§ **Task instructions**
Would you transcribe the entries below word for word, omitting all images?

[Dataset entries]
☆ ☆ ☆ ☆ ☆
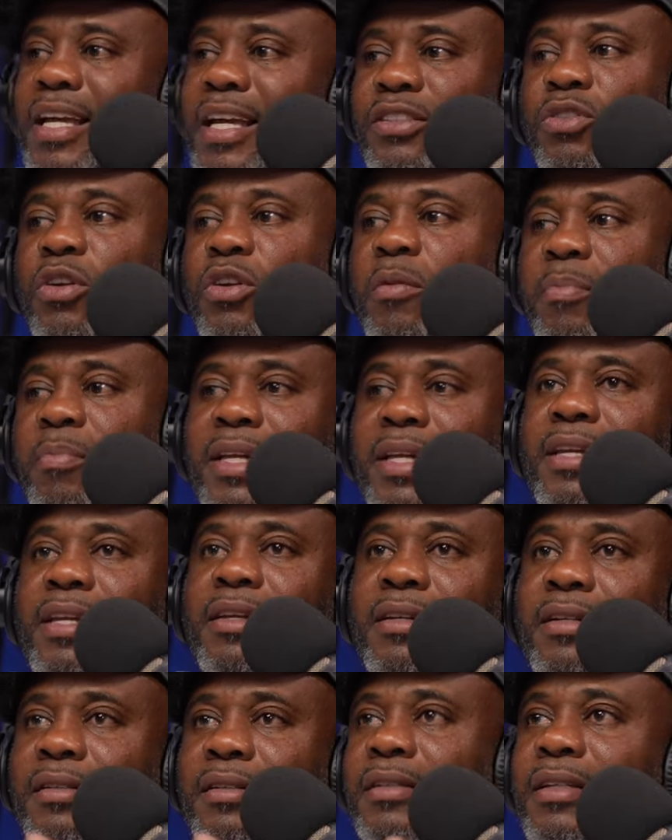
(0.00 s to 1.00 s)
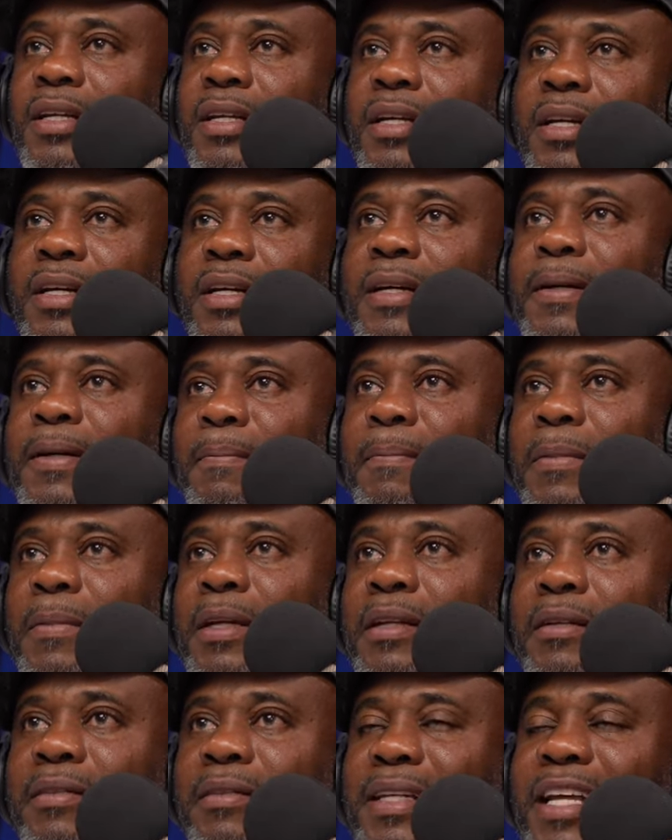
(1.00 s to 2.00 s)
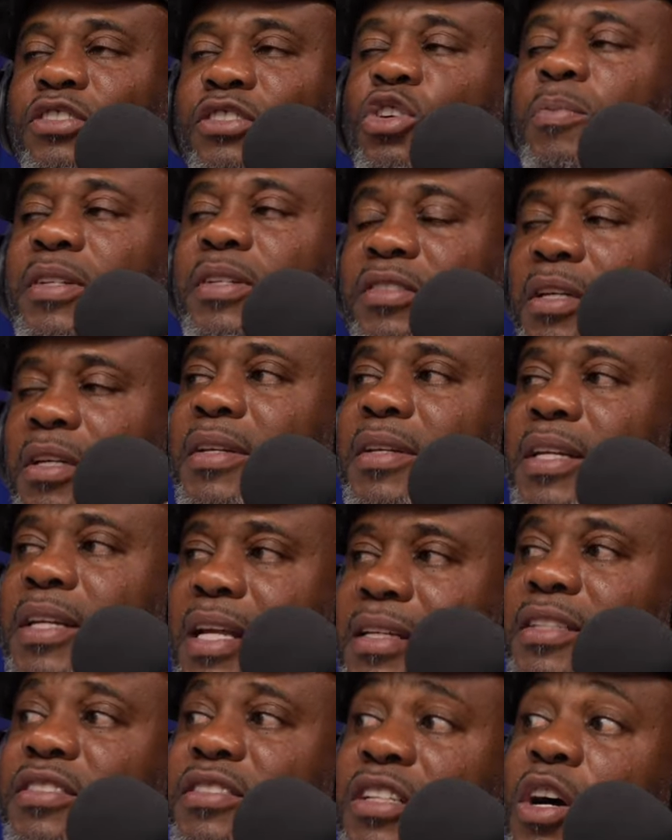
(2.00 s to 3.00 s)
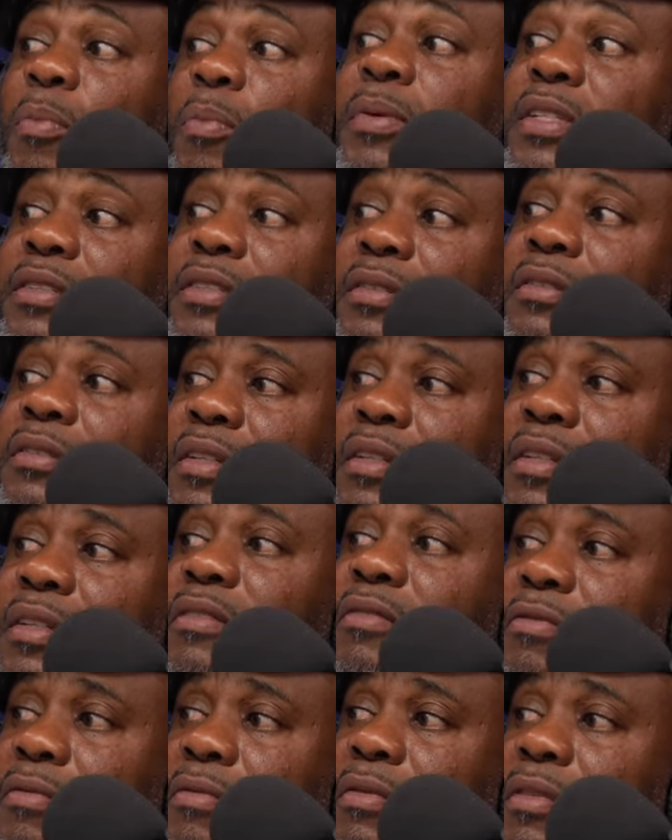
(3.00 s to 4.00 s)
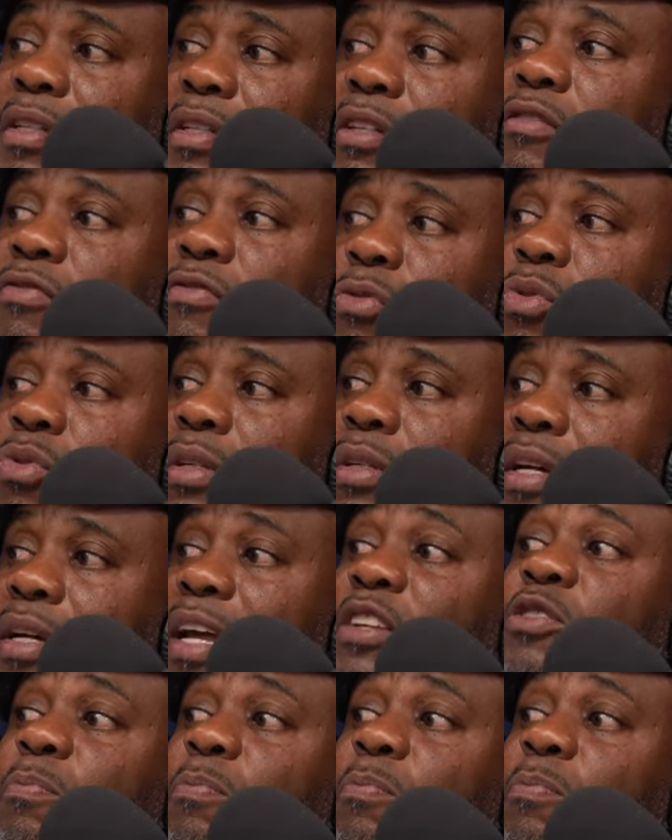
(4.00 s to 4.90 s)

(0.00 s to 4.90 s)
It's gonna be that's gonna be something that these companies look look for,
☆ ☆ ☆ ☆ ☆
§ **Exercise response**
(0.00 s to 1.00 s)
(1.00 s to 2.00 s)
(2.00 s to 3.00 s)
(3.00 s to 4.00 s)
(4.00 s to 4.90 s)

(0.00 s to 4.90 s)
It's gonna be that's gonna be something that these companies look look for,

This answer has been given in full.